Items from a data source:
########################################

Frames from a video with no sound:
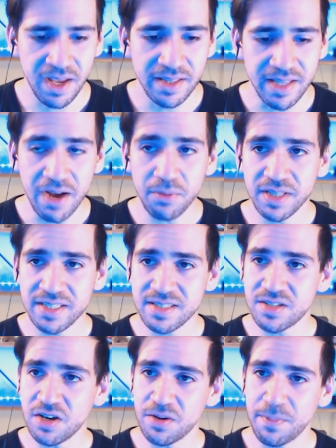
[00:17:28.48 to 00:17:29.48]
Now,
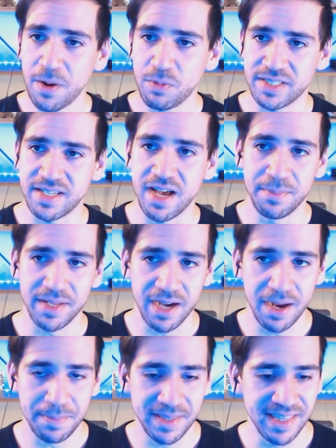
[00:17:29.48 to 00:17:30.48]
let's talk about what's coming
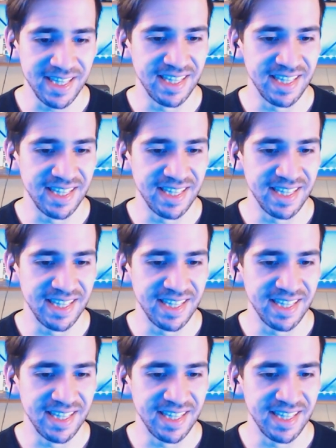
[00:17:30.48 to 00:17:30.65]
up in the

########################################

• Task to complete
Please reproduce every entry above exactly, but leave out the pictures.

• Task solution
Frames from a video with no sound:
[00:17:28.48 to 00:17:29.48]
Now,
[00:17:29.48 to 00:17:30.48]
let's talk about what's coming
[00:17:30.48 to 00:17:30.65]
up in the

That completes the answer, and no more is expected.